Une étude récente publiée dans Nature Medecine a apporté la preuve de principe que la chimie Tc-DNA possédait des avantages certains comparativement aux autres chimies, notamment une capacité plus grande à franchir la barrière hémato-encéphalique donnant accès directe au cerveau (voir Goyenvalle et al, Nature Medecine, 2016). Les études actuelles portent sur les études de toxicité pour définir les doses et les fréquences d’injections les plus optimales d’un point de vu thérapeutique et engendrant un minimum d’effets secondaires. 
 
L’approche d’édition génomique.
Une autre approche thérapeutique est actuellement testée par l’équipe : l’édition génomique par utilisation de l’outil CRISPR-Cas9. L’édition génomique regroupe les stratégies visant à induire des modifications génétiques non plus au niveau ARN mais directement à la source, c’est-à-dire au niveau de l’ADN génomique. Pour DMD, deux voies intéressantes s’offrent aux chercheurs : un saut d’exon induit sur l’ADN même ou une réparation de la mutation par le mécanisme de la recombinaison homologue. 
 
2. Projet interface : production de protéines recombinantes issues du milieu marin
Notre savoir-faire technologique dans la production de vecteurs viraux de thérapie génique à grande échelle nous a conduits à initier des collaborations avec les équipes de biologie marine afin de répondre à leur besoin d’étudier plus en détail la structure et par delà, la fonction de protéines issues du monde marin, et notamment du corail. 

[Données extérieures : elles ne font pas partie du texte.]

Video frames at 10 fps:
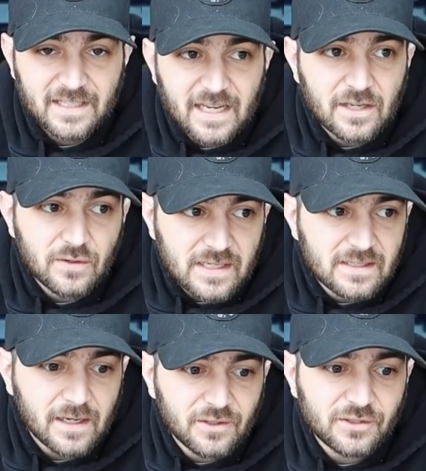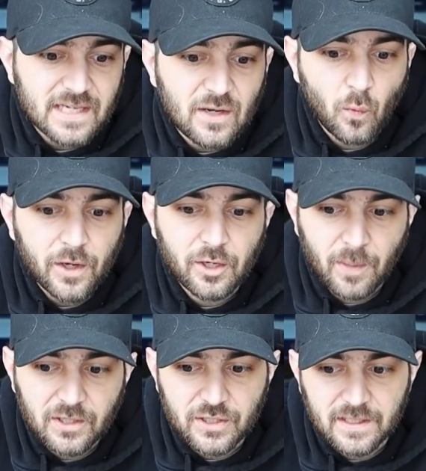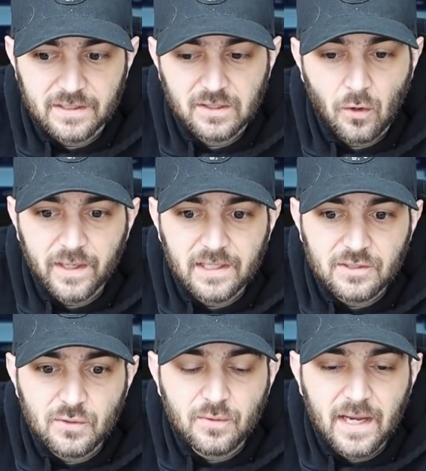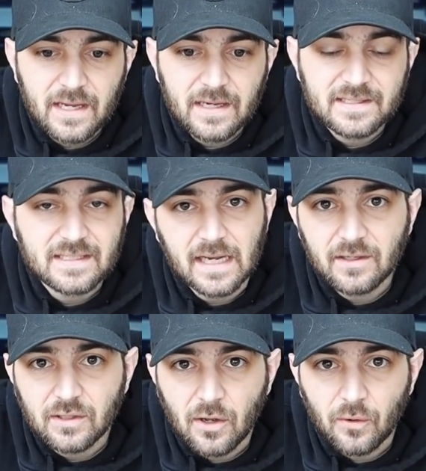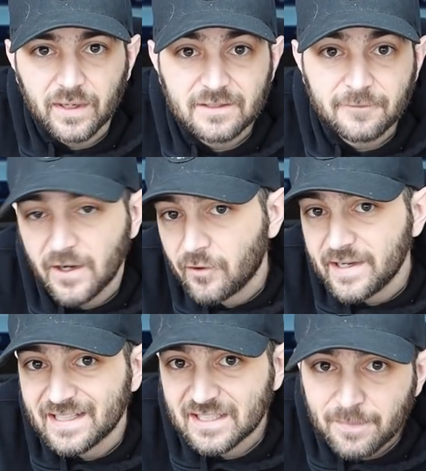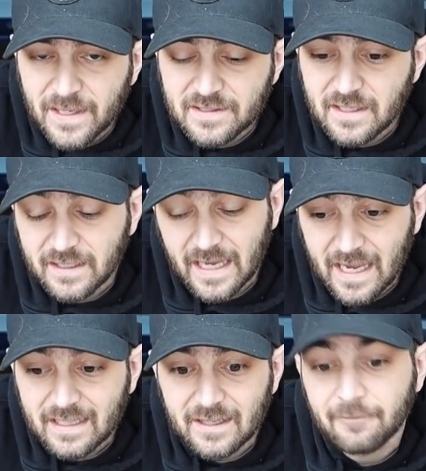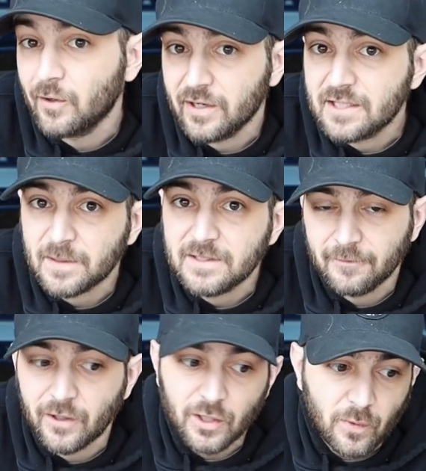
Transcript: Second, you need to understand what your budget is. Going into a standalone is very expensive. It can get very expensive very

D’un point de vue méthodologique, nous produisons les protéines recombinantes par le système baculovirus/cellules d’insecte.
 

Représentation schématique du procédé de production de protéines recombinantes ou de vecteurs viraux par le système baculovirus/cellules d’insectes.
L’étape 1 consiste à produire des vecteurs baculoviraux recombinants pour la protéine d’intérêt. Les étapes suivantes consistent à amplifier la production baculovirale par des passages successifs dans des cellules d’insecte. Les baculovirus étant infectieux et réplicatifs, une réaction en chaîne a lieu au sein de la culture d’insecte, amplifiant par la même occasion la quantité de protéines recombinantes.
 
 
L’utilisation de plusieurs méthodes de clarification, concentration et purification des protéines nous permettent d’atteindre des niveaux de puretés suffisants pour pouvoir étudier plus en détail leur structure et/ou leur fonction.